Six, actually…but Lugorix wasn’t going to quibble. This bar was easy pickings to begin with, and his long blond hair, fulsome beard and yard-wide chest made it even easier. That, and his trousers—something that no self-respecting Greek would wear, thereby making Lugorix the proud owner of a truly exotic fashion. No doubt about it, Greek women had a thing for barbarians. But as usual Matthias had misunderstood him—

“Not talking about my dick,” said Lugorix. “Talking about yours.”

“What about it? You so plastered you want a piece?”

“I’m saying you should
get
a piece. So far you’ve had nothing.”

“Ah. That’s because I’m saving myself.”

“For what?”

“The right girl.”

“Riiiight—” Lugorix turned as the door of the bar opened.

It was a woman, alright.

The oldest he’d ever seen.

She looked like she was native Egyptian, too—dark wizened skin and white hair that must have once been as black as her eyes. Now she scanned the room with those eyes, and all who regarded her looked away. It was as though with the crone’s arrival, an apparition had stepped into the bar—a physical harbinger of the fate that awaited them all before the night was through. The only ones who weren’t intimidated were far too drunk for common sense.

“That’s
your girl,” said Lugorix, nudging Matthias.

“Shut up,” hissed Matthias. But the woman’s eyes had already turned in his direction—and gone wide with recognition.

“She’s coming this way,” whispered Lugorix.

“I can see that, idiot.”

“You know her?”

“Not that I know of,” said Matthias.

“Looks like she knows you.”

“Will you
shut the fuck up?”

The crone reached them. Lugorix realized she was wearing a headband of some kind—almost like a tiara, though bereft of jewels. She was toothless, too, and he was tempted to make some joke about how that might aid her in whatever she might do to Matthias. But then she looked directly at him, and all his alcohol-fueled levity vanished. Her eyes up close were the realest thing he’d seen all night—the realest thing he’d seen in years, the realest thing since that night in the Pyrenees on the eve of his banishment, when the shaman of the thunder-god Taranis had bid him look within the fire and behold his fate and in those fires he saw his future: the flames of burning Egypt, though it was only now that he remembered them. The woman reached out, stroked his beard. Chills shot up and down his spine, and he seemed to look down into abyss.

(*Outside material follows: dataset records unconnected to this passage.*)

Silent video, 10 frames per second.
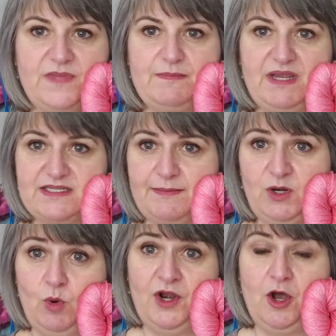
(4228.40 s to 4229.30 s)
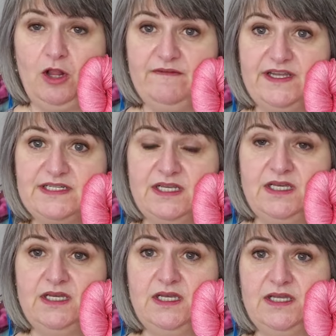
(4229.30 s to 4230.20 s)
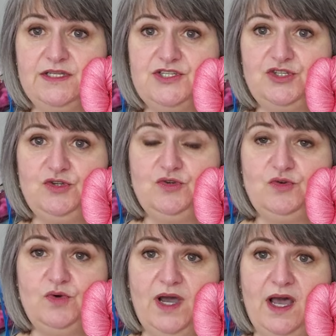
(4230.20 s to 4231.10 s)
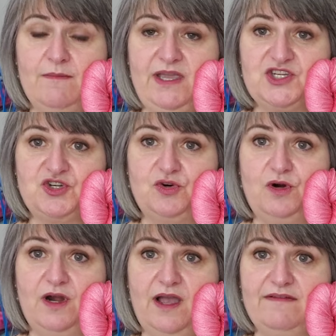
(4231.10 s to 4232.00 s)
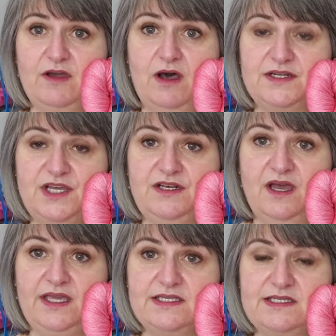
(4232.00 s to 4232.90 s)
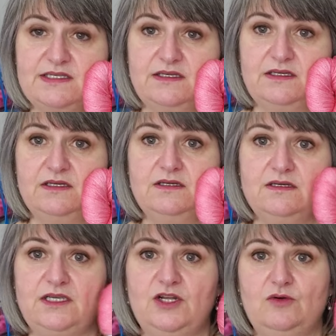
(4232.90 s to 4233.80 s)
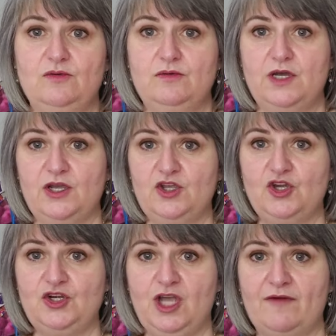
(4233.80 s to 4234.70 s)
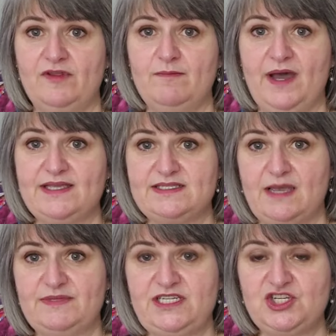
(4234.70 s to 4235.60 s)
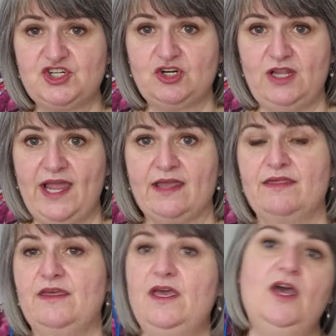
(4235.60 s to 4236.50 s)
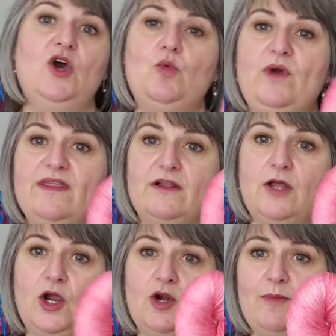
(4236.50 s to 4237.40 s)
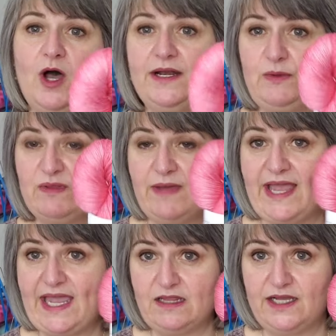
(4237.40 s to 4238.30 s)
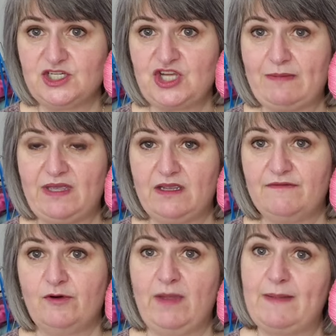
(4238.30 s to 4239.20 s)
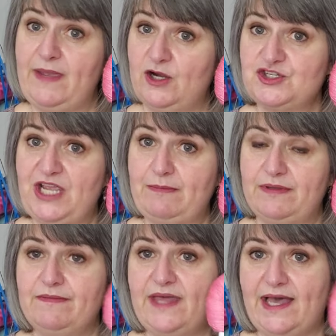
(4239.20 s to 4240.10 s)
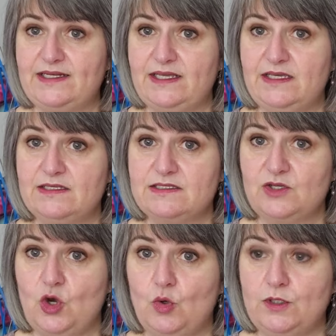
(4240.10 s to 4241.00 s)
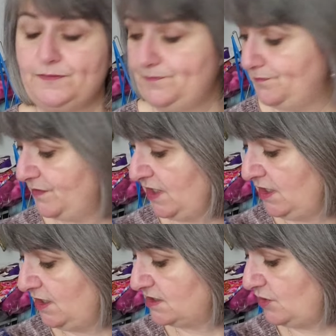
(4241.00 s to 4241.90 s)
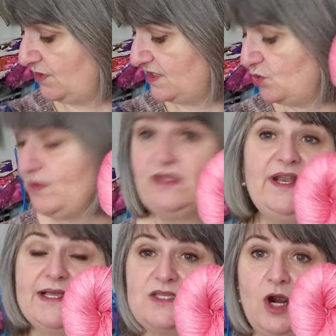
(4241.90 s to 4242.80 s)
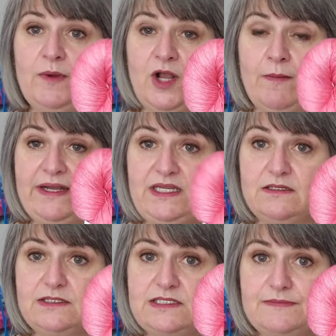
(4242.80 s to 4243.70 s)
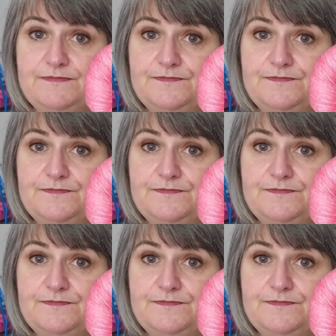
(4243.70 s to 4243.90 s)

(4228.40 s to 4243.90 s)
because I'm going to want all of it to uh, make sure I've got a nice, you know, a good cover the bicep t-shirt length with a longer body with my A-line shaping for my pear shape. That is the goal. So this will be the next garment on my needles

“Old mother,” he said, “enough. Mercy. I beg you.”

She stopped. Reached out to Matthias, ran a hand through the ringlets of his black hair. The gesture was almost playful, but the expression on her face was anything but.

“You’re the ones,” she said in accented Greek.

Matthias and Lugorix looked at one another.

“I’m sorry?” said Matthias.

“You heard me,” she said. “My mistress needs you to come with me.” The words echoed through Lugorix’s skull in a way that made him realize that he and Matthias were the only ones who could hear this witch—for such was what Lugorix was now assuming this woman was. No one else was even paying attention anymore. The party had resumed around them. He felt his legs start to move of their own volition—felt himself get up. But Matthias seemed to be putting up more resistance.